---------- Dataset extract ----------

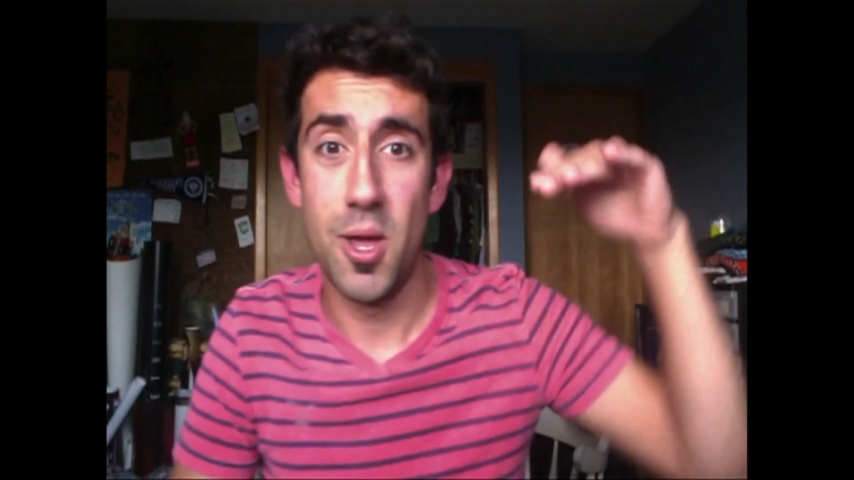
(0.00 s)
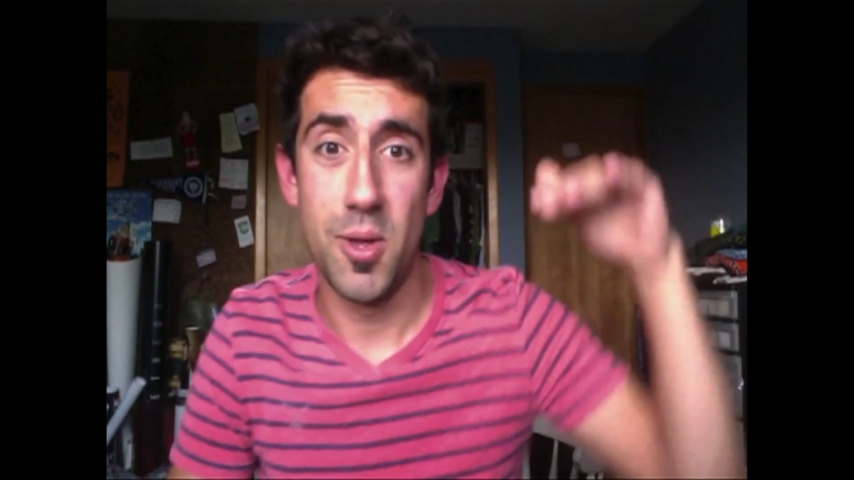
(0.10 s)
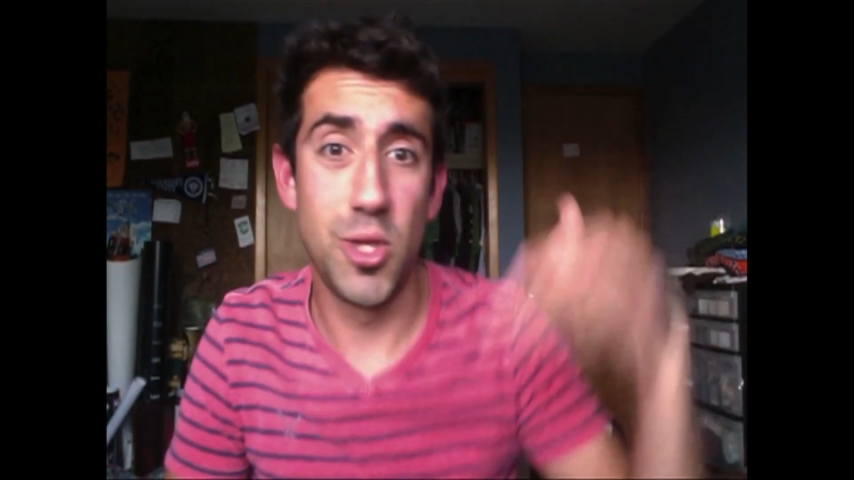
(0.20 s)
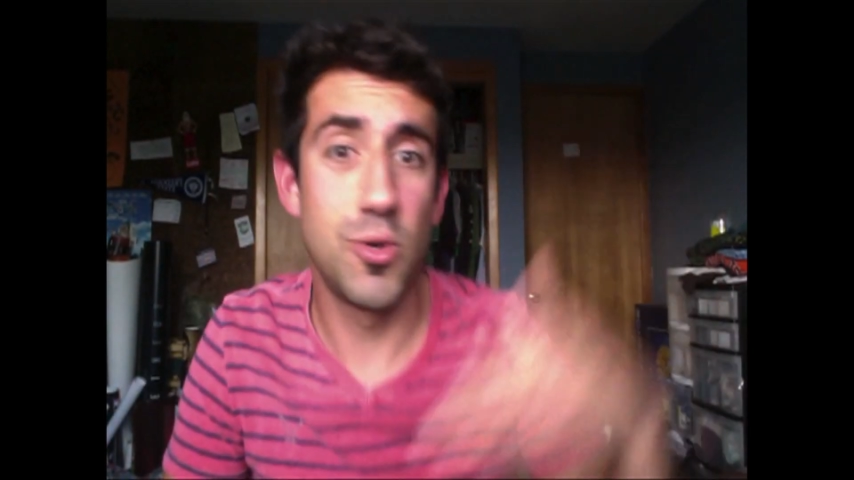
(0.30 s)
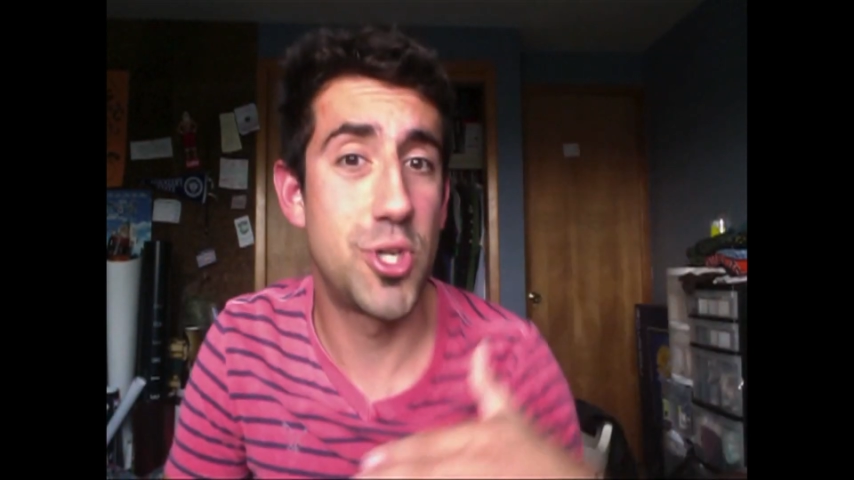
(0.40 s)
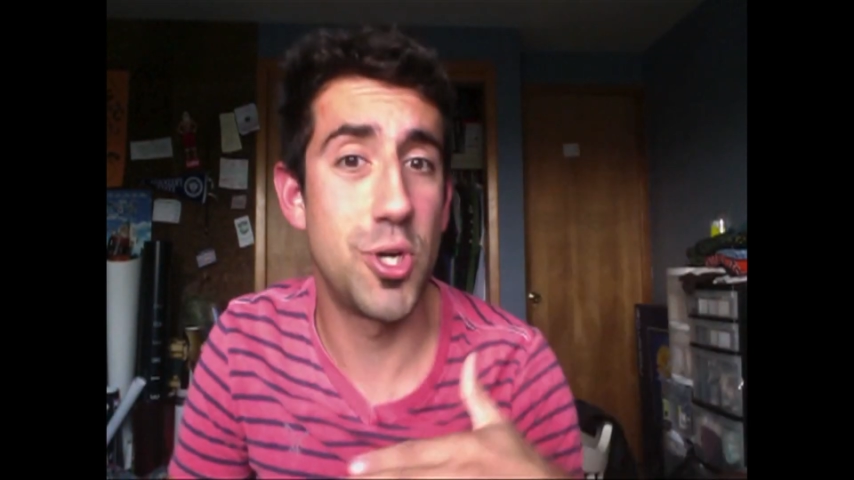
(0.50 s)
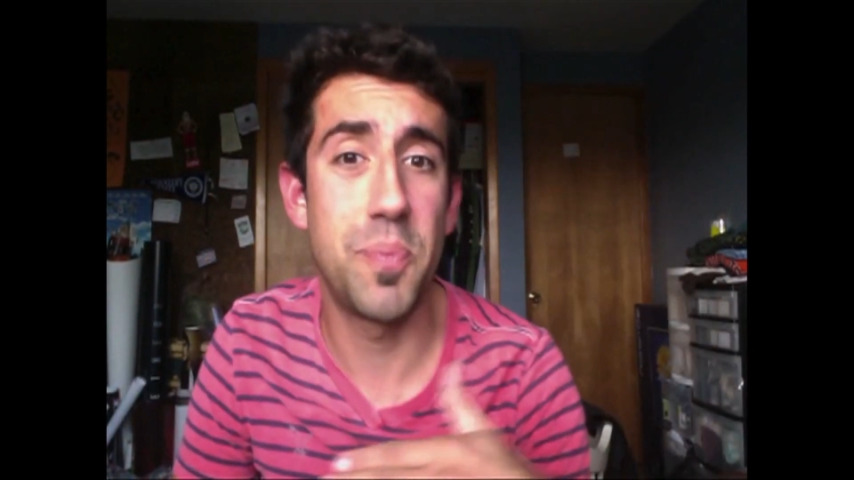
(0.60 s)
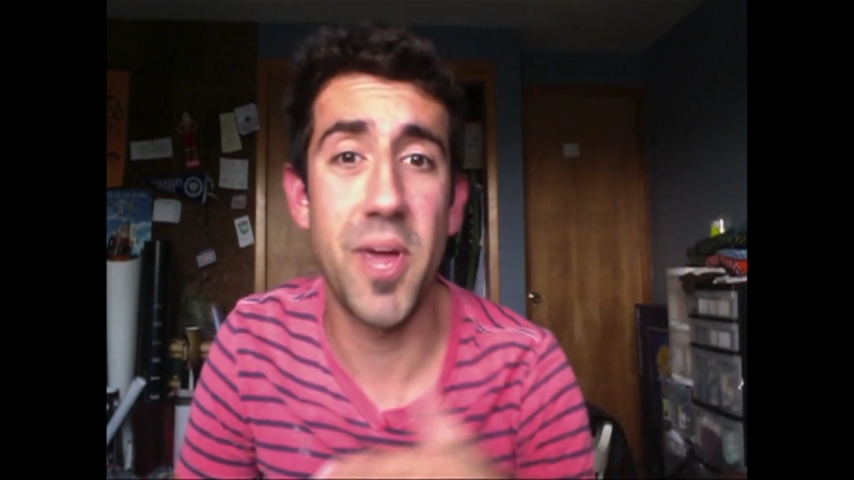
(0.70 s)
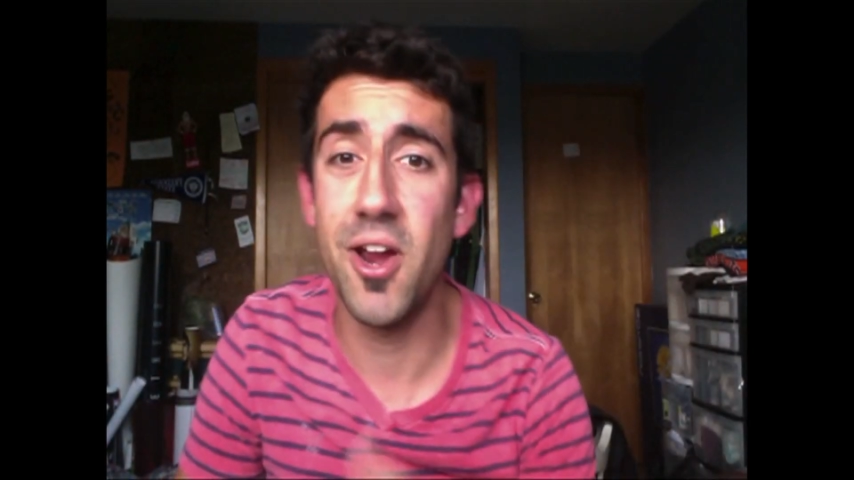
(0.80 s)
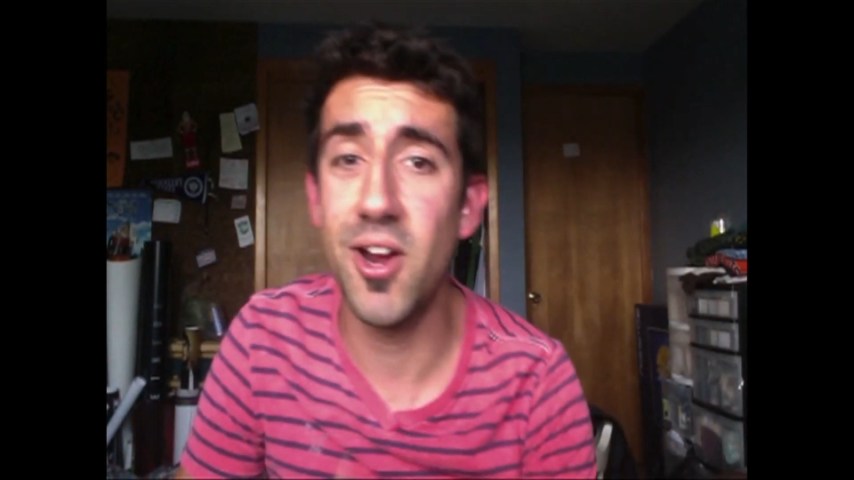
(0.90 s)
YouTube
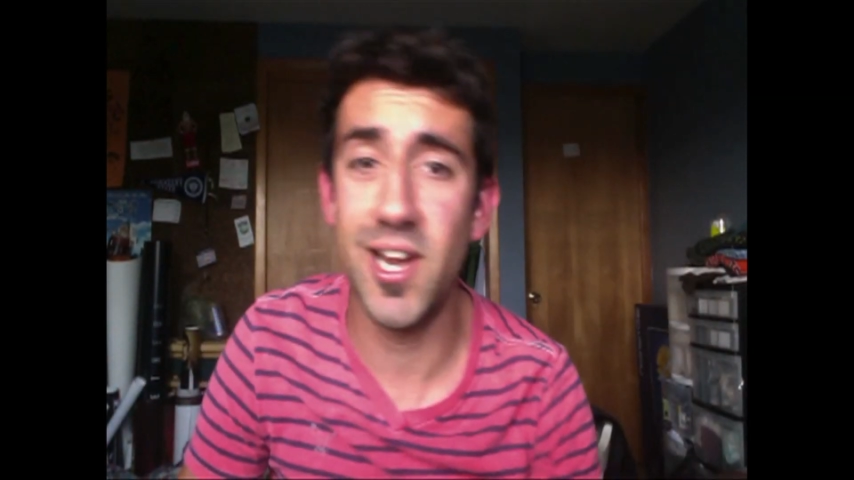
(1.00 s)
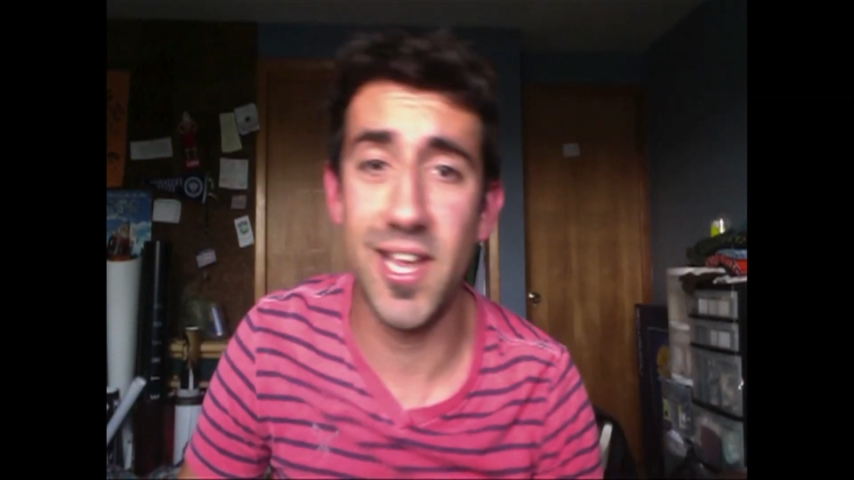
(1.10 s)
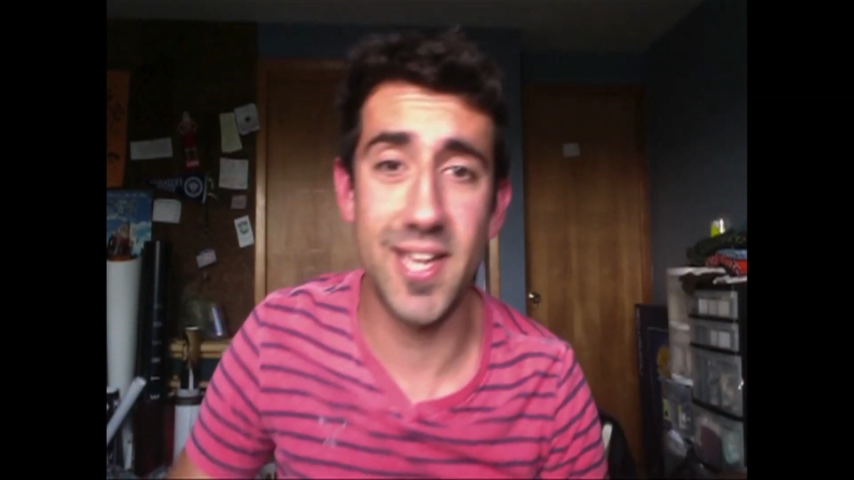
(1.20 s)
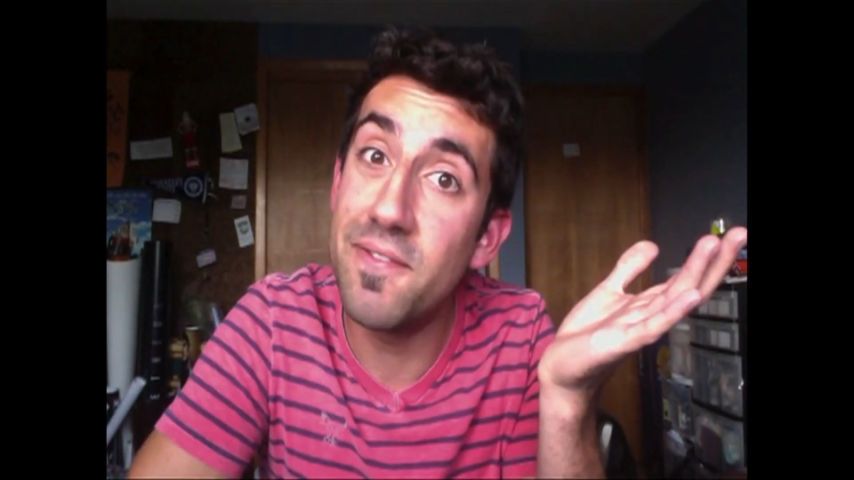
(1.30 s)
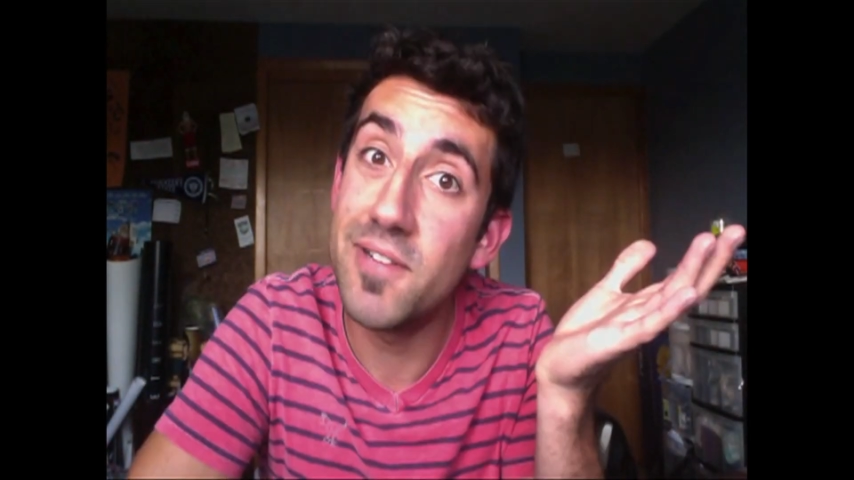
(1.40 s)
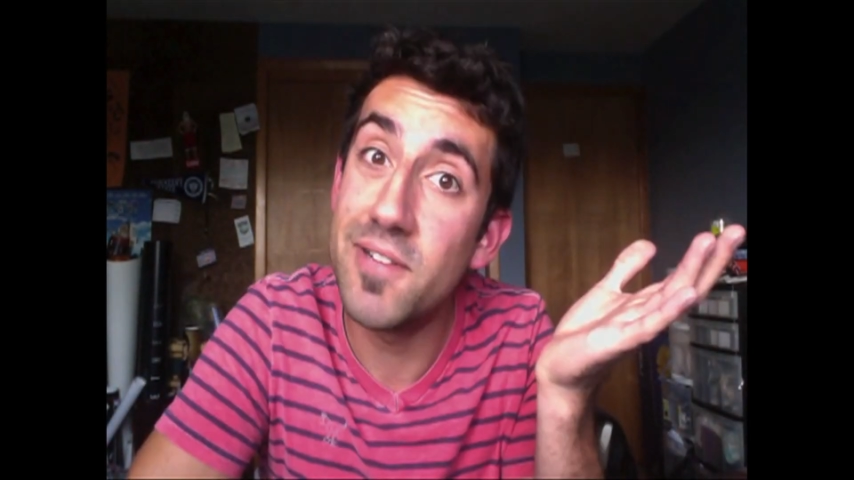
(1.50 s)
parodies,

----------

- **Goal of the exercise**:
Omit the pictures, and quote the material above exactly as given.

- **Solved problem**:
(0.00 s)
(0.10 s)
(0.20 s)
(0.30 s)
(0.40 s)
(0.50 s)
(0.60 s)
(0.70 s)
(0.80 s)
(0.90 s)
YouTube
(1.00 s)
(1.10 s)
(1.20 s)
(1.30 s)
(1.40 s)
(1.50 s)
parodies,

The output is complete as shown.